[Start of Attachment]
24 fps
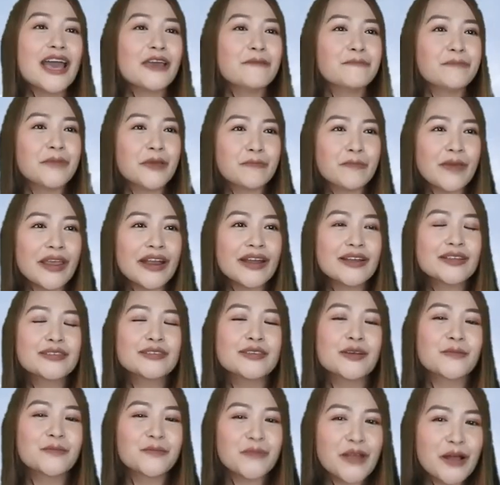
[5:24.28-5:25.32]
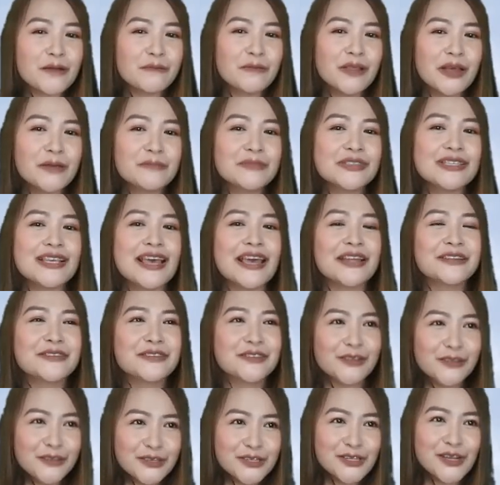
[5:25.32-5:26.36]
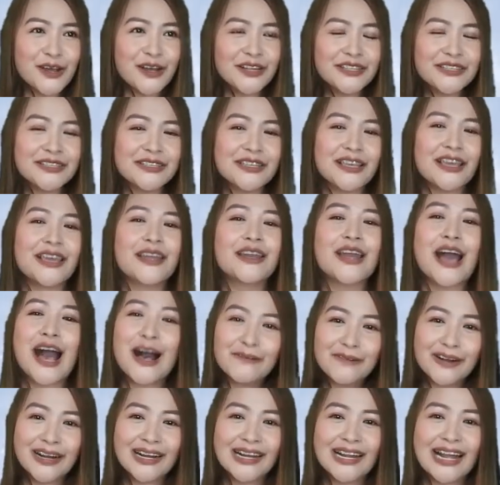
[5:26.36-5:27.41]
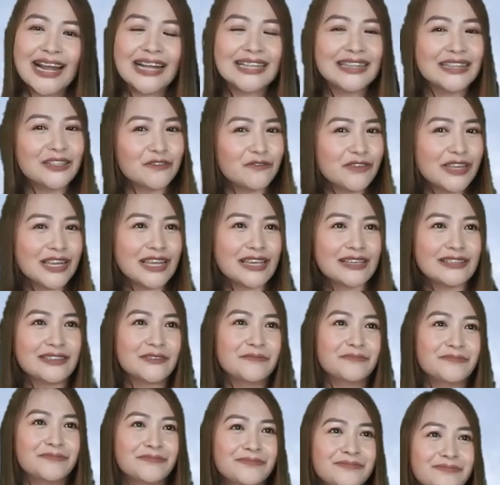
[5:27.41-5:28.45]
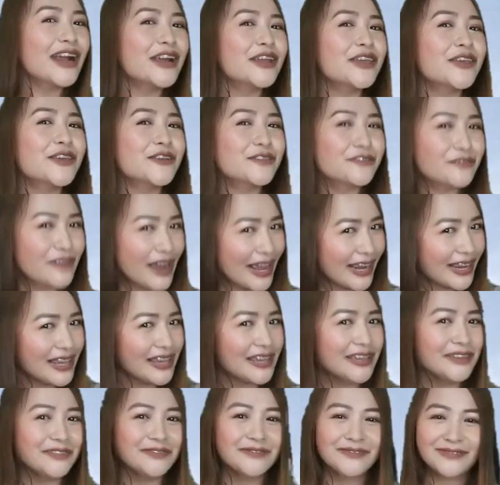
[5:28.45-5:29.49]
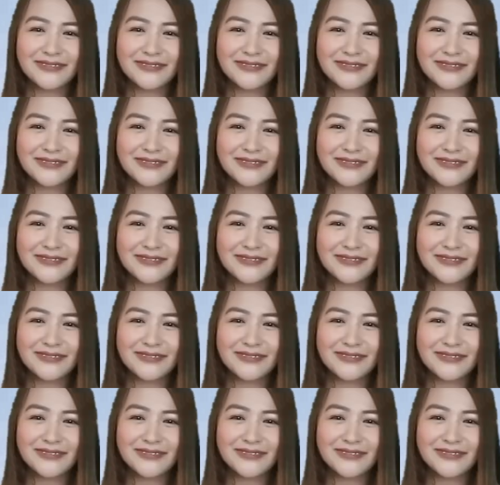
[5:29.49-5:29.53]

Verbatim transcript: I prepared some problems and solutions in our activities. Are you ready?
[End of Attachment]
**What you will do**:
Exact copy, pictures removed: set down the whole listing above.

**Output of the exercise**:
24 fps
[5:24.28-5:25.32]
[5:25.32-5:26.36]
[5:26.36-5:27.41]
[5:27.41-5:28.45]
[5:28.45-5:29.49]
[5:29.49-5:29.53]

Verbatim transcript: I prepared some problems and solutions in our activities. Are you ready?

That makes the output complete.